## Student Perspectives: Embedding probability distributions in RKHSs

A post by Jake Spiteri, Compass PhD student.

Recent advancements in kernel methods have introduced a framework for nonparametric statistics by embedding and manipulating probability distributions in Hilbert spaces. In this blog post we will look at how to embed marginal and conditional distributions, and how to perform probability operations such as the sum, product, and Bayes’ rule with embeddings.

## Embedding marginal distributions

Throughout this blog post we will make use of reproducing kernel Hilbert spaces (RKHS). A reproducing kernel Hilbert space is simply a Hilbert space with some additional structure, and a Hilbert space is just a topological vector space equipped with an inner product, which is also complete.

We will frequently refer to a random variable $X$ which has domain $\mathcal{X}$ endowed with the $\sigma$-algebra $\mathcal{B}_\mathcal{X}$.

Definition. A reproducing kernel Hilbert space $\mathcal{H}$ on $\mathcal{X}$ with associated positive semi-definite kernel function $k: \mathcal{X} \times \mathcal{X} \rightarrow \mathbb{R}$ is a Hilbert space of functions $f: \mathcal{X} \rightarrow \mathbb{R}$. The inner product $\langle\cdot,\cdot\rangle_\mathcal{H}$ satisfies the reproducing property: $\langle f, k(x, \cdot) \rangle_\mathcal{H}, \forall f \in \mathcal{H}, x \in \mathcal{X}$. We also have $k(x, \cdot) \in \mathcal{H}, \forall x \in \mathcal{X}$.

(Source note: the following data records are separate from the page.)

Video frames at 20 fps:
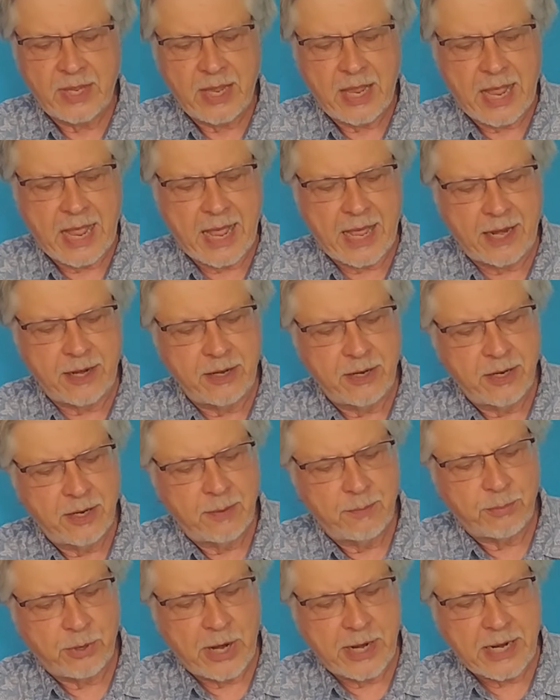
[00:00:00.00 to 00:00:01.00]
And
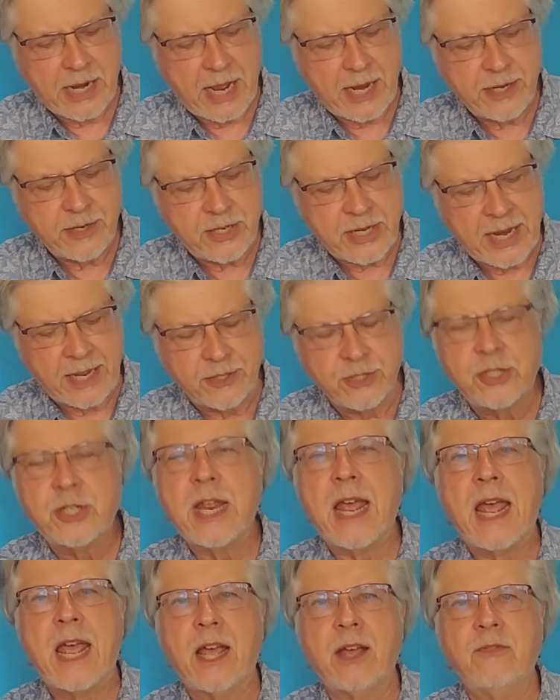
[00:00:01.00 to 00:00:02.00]
prehnite tends to
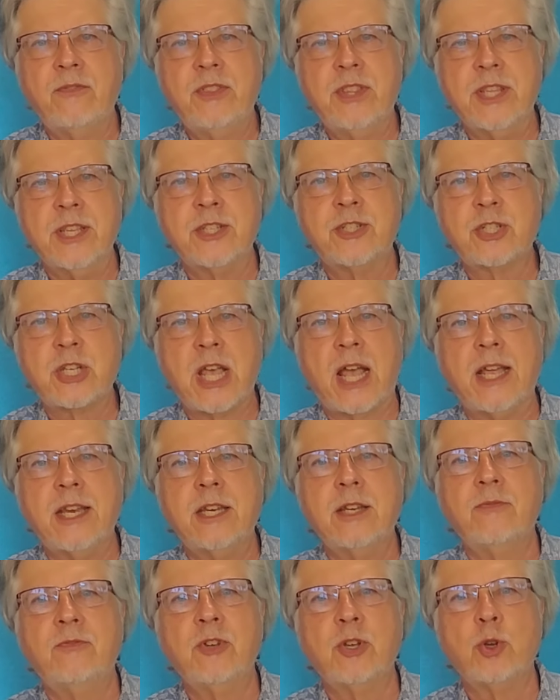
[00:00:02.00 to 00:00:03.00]
have this kind
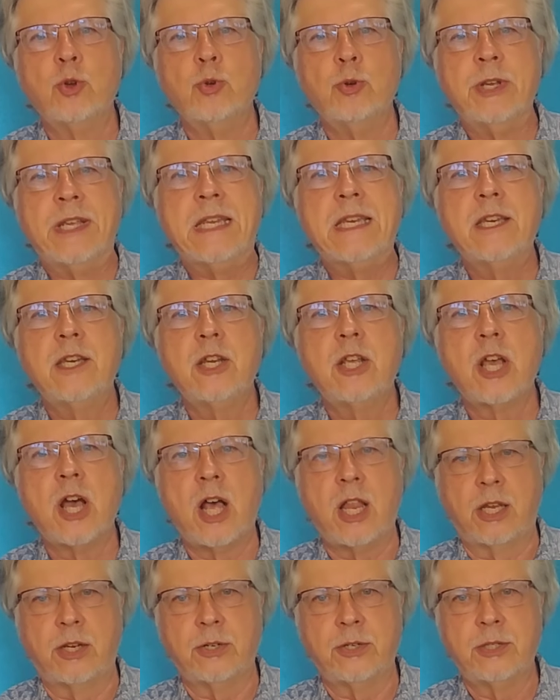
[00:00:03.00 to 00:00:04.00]
of a green
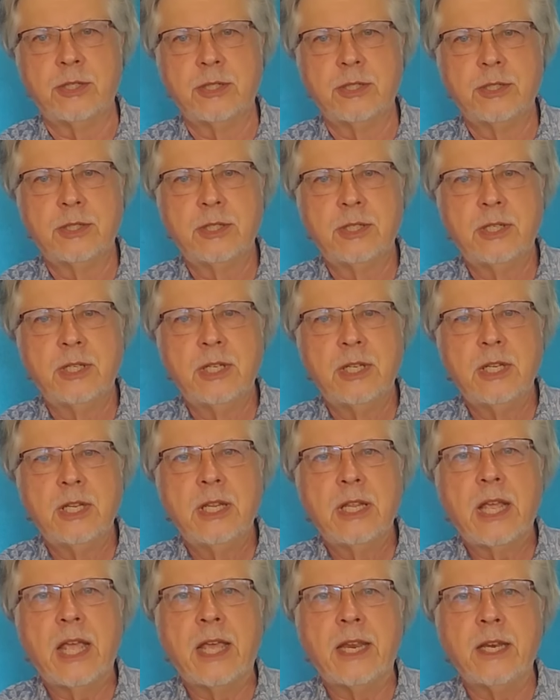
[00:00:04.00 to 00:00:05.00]
color,
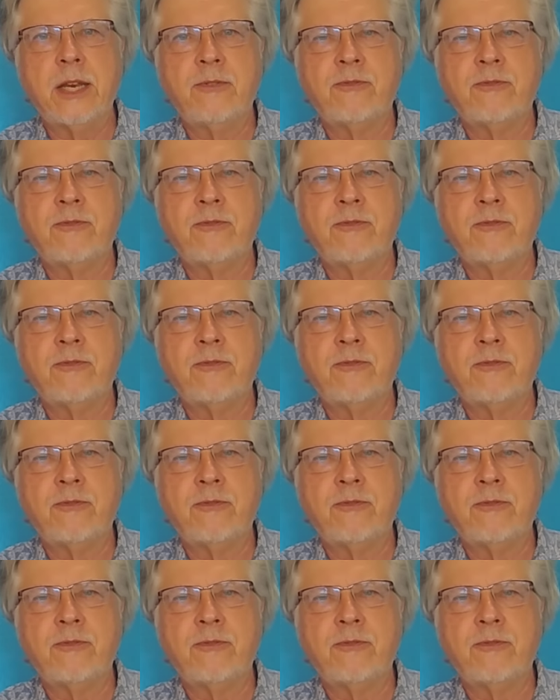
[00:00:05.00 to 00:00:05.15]
and itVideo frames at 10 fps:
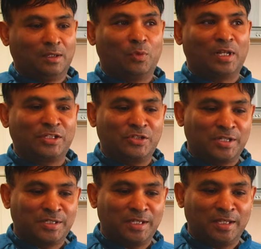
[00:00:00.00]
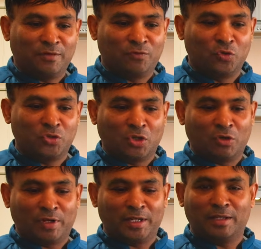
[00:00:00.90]
Well, as you can see, the food's
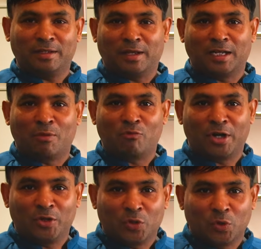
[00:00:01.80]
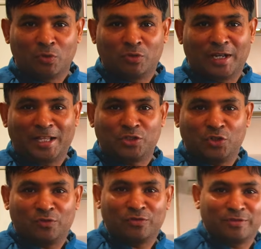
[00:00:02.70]
all ready and I'm ready to go. That's it.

It may be helpful to think of $\mathcal{H}$ as $\overline{\text{span}\{k(x, \cdot)\}}$; all functions in our space may be written as a sum of feature maps $k(x, \cdot)$. This can help us visualise what functions belong to our RKHS. We should also note that kernel functions are not limited to $\mathcal{X} = \mathbb{R}^d$ — kernel functions have been defined for inputs such as strings, graphs, images, etc.

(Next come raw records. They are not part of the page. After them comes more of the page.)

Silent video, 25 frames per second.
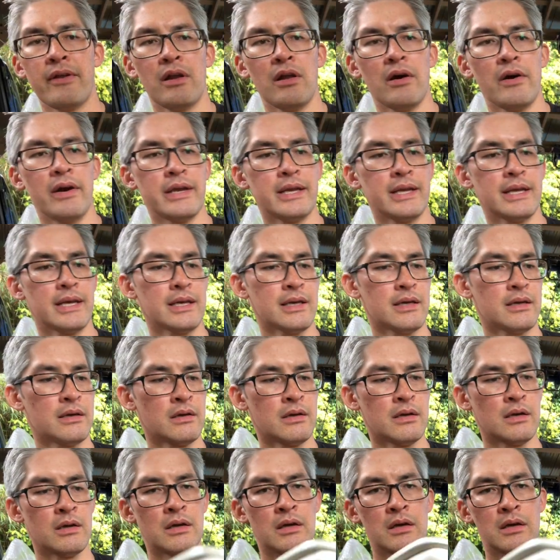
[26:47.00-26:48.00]
lining,
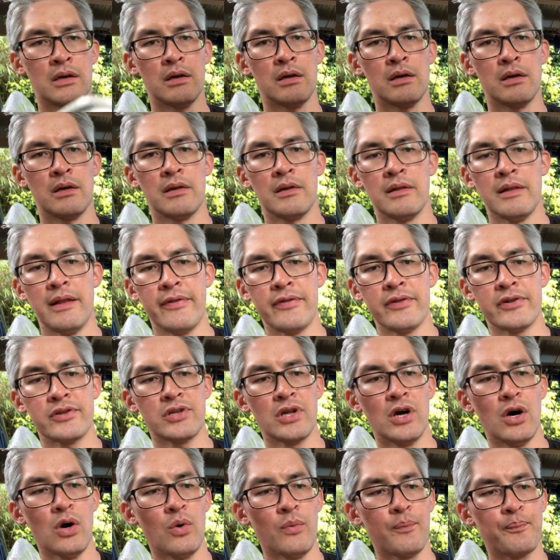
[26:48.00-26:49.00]
leather
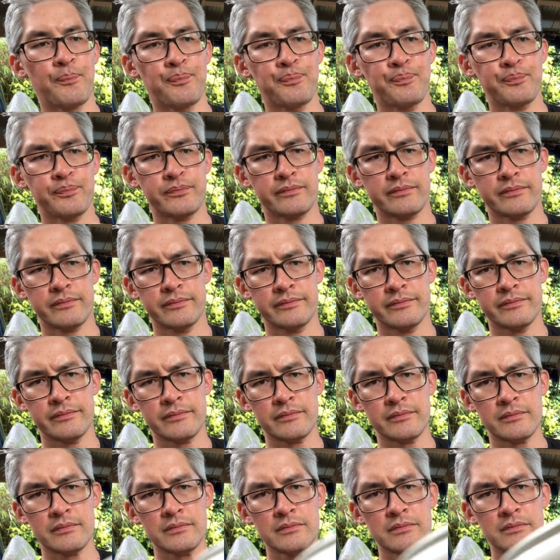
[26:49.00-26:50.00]
sole,
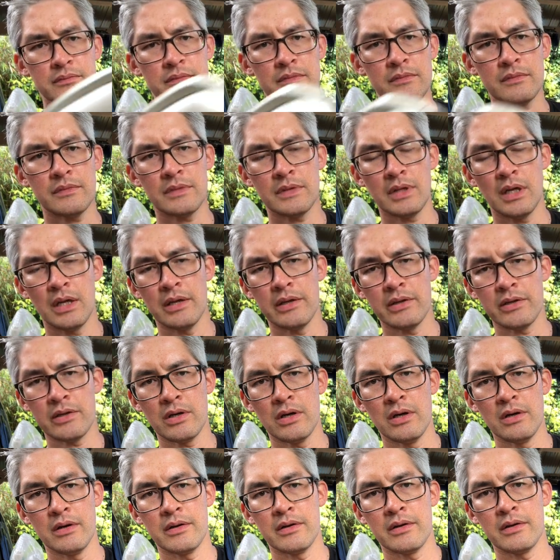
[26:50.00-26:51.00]
and you've
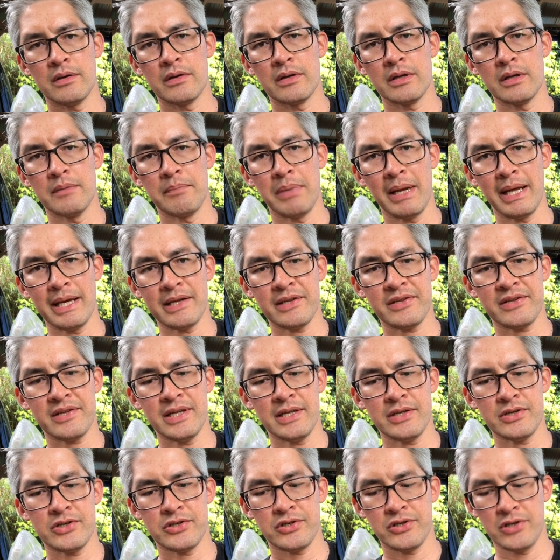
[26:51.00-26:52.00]
got your Blake
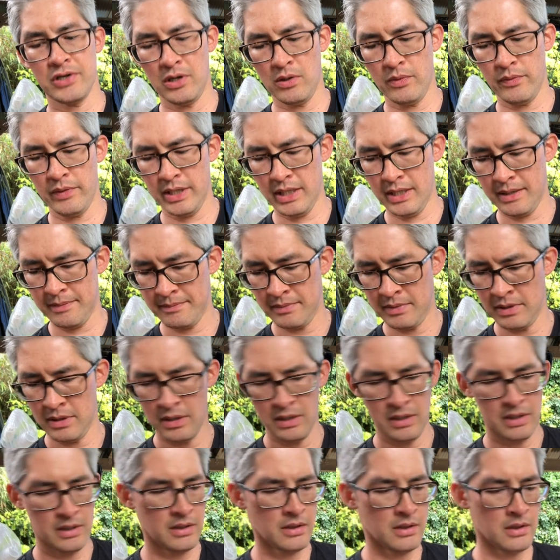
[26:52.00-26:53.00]
Stitch sole there.
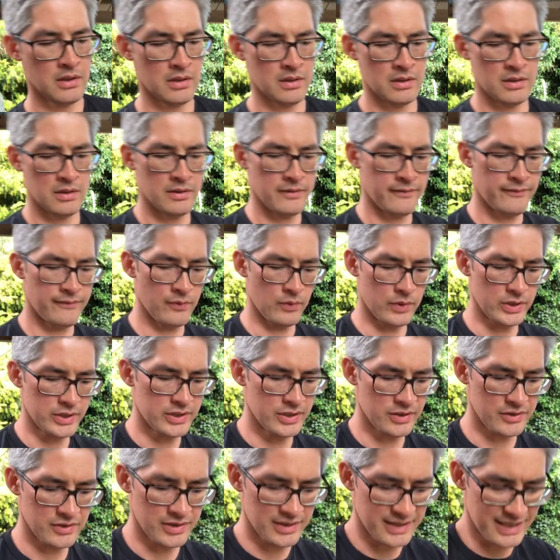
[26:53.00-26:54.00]
42
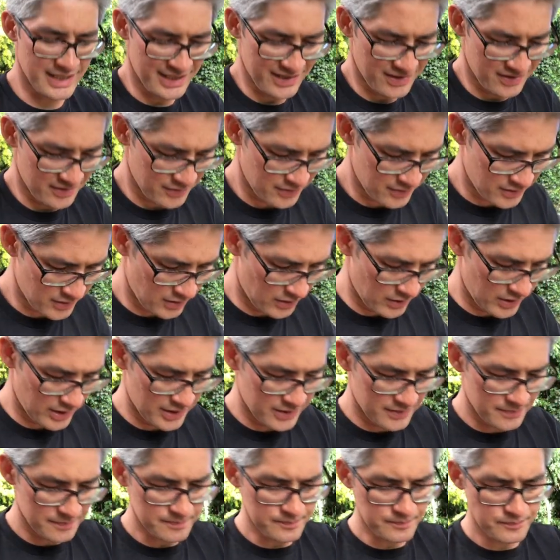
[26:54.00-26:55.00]
is a decent
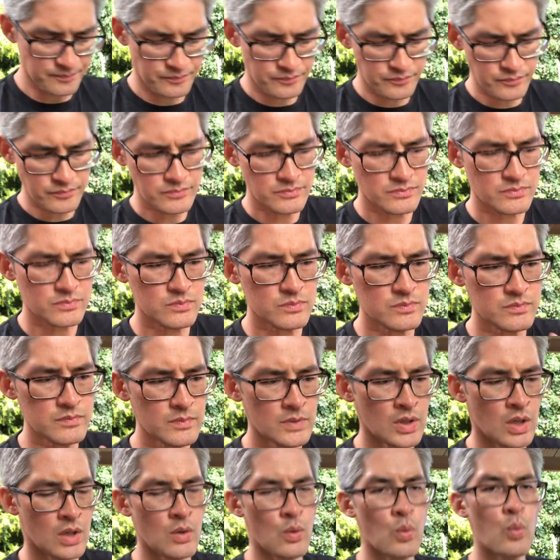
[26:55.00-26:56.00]
size.
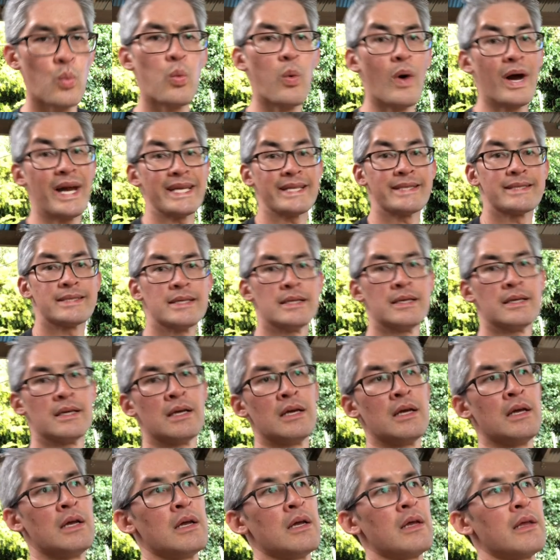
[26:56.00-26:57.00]
White.
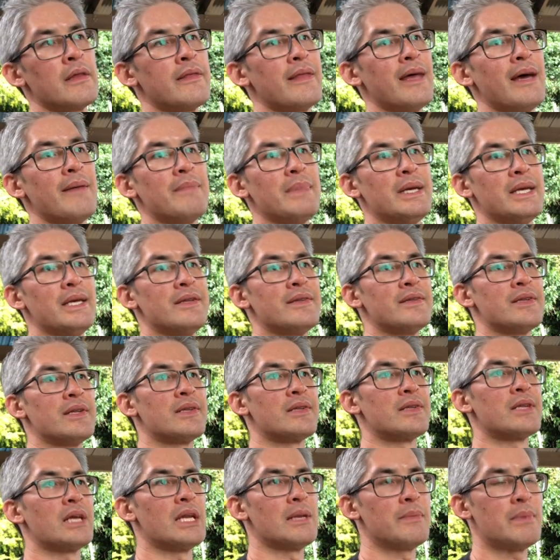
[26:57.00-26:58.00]
That means
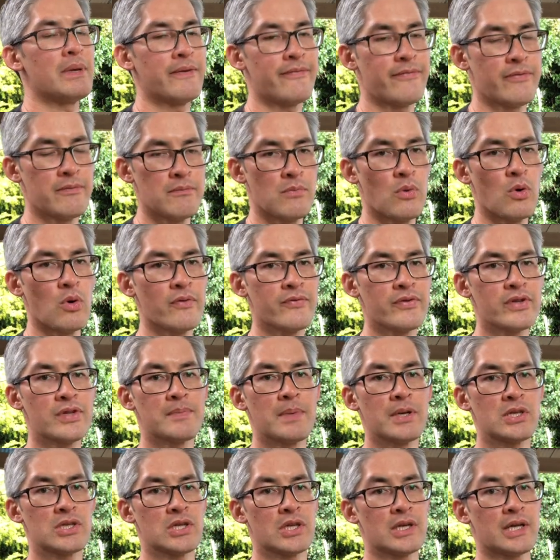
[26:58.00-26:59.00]
it's going to be for more of a
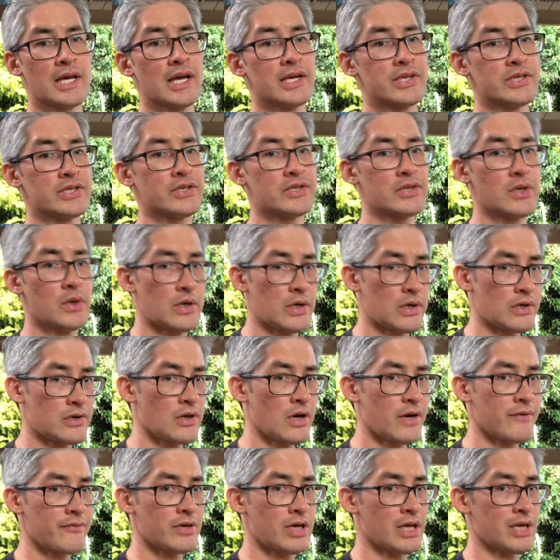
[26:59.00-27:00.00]
special occasion. So it's
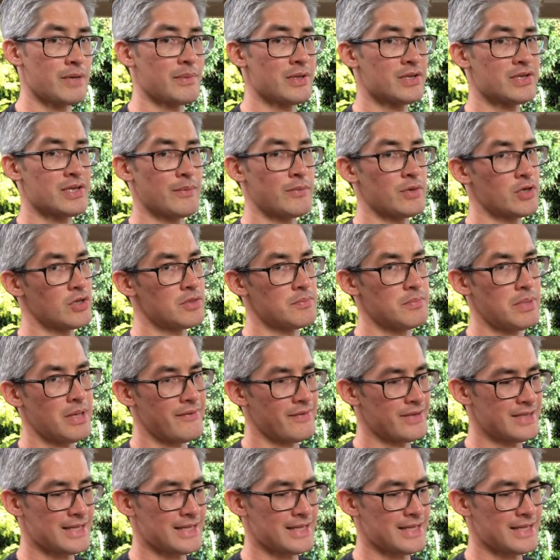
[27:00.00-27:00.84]
either going to be somebody who's a bit of a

Definition. Let $\mathcal{P}(\mathcal{X})$ the space of all probability measures on $\mathcal{X}$. We can embed any probability distribution $\mathbb{P} \in \mathcal{P}(\mathcal{X})$ into the RKHS $\mathcal{H}$ with associated kernel $k$ via the kernel mean embedding:

$\mu_\mathbb{P}: \mathcal{P}(\mathcal{X}) \rightarrow \mathcal{H}, \quad \mu_\mathbb{P}: \mathbb{P} \mapsto \int k(x, \cdot) d\mathbb{P}(x)$

The embedding $\mu_\mathbb{P}$ exists and belongs to the RKHS $\mathcal{H}$ if $\mathbb{E}_\mathbb{P}[\sqrt{k(X,X)}] < \infty$. The kernel mean embedding is representer of expectation in the RKHS: it satisfies the reproducing property $\mathbb{E}_\mathbb{P}[f(X)] = \langle f, \mu_\mathbb{P} \rangle_\mathcal{H}, \forall f \in \mathcal{H}$. I.e. can compute expectations of functions $f \in \mathcal{H}$ with respect to $\mathbb{P}$ by taking an inner product between $f$ and $\mu_\mathbb{P}$.

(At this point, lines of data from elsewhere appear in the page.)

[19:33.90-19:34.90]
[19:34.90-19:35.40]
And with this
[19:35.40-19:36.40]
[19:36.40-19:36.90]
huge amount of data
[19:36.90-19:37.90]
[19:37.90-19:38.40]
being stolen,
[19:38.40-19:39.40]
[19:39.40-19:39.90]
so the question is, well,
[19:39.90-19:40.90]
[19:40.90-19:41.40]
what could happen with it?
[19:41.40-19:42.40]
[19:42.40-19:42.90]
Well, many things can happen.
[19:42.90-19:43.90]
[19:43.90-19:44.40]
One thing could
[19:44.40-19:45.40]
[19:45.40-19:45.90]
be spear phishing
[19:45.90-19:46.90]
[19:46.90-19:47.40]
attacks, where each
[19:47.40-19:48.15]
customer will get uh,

A useful property of the kernel mean embedding is that it captures all characteristics of a probability distribution, for a good choice of kernel. Provided that the feature mapping induced by the kernel is injective, the embedding is unique. A kernel which corresponds to an injective feature mapping is said to be characteristic. That is, for $\mathbb{P}, \mathbb{Q} \in \mathcal{P}(\mathcal{X})$, if $\mu_\mathbb{P} = \mu_\mathbb{Q}$ then we must have $\mathbb{P} = \mathbb{Q}$ for a characteristic kernel. Choosing an appropriate kernel function for a given problem is not straightfoward, and it is common to use a ‘default’ kernel choice such as the Gaussian or Laplace kernel, as they are characteristic. We should note here that whilst the mapping from distribution to kernel mean embedding is unique, reconstructing the original density function is non-trivial.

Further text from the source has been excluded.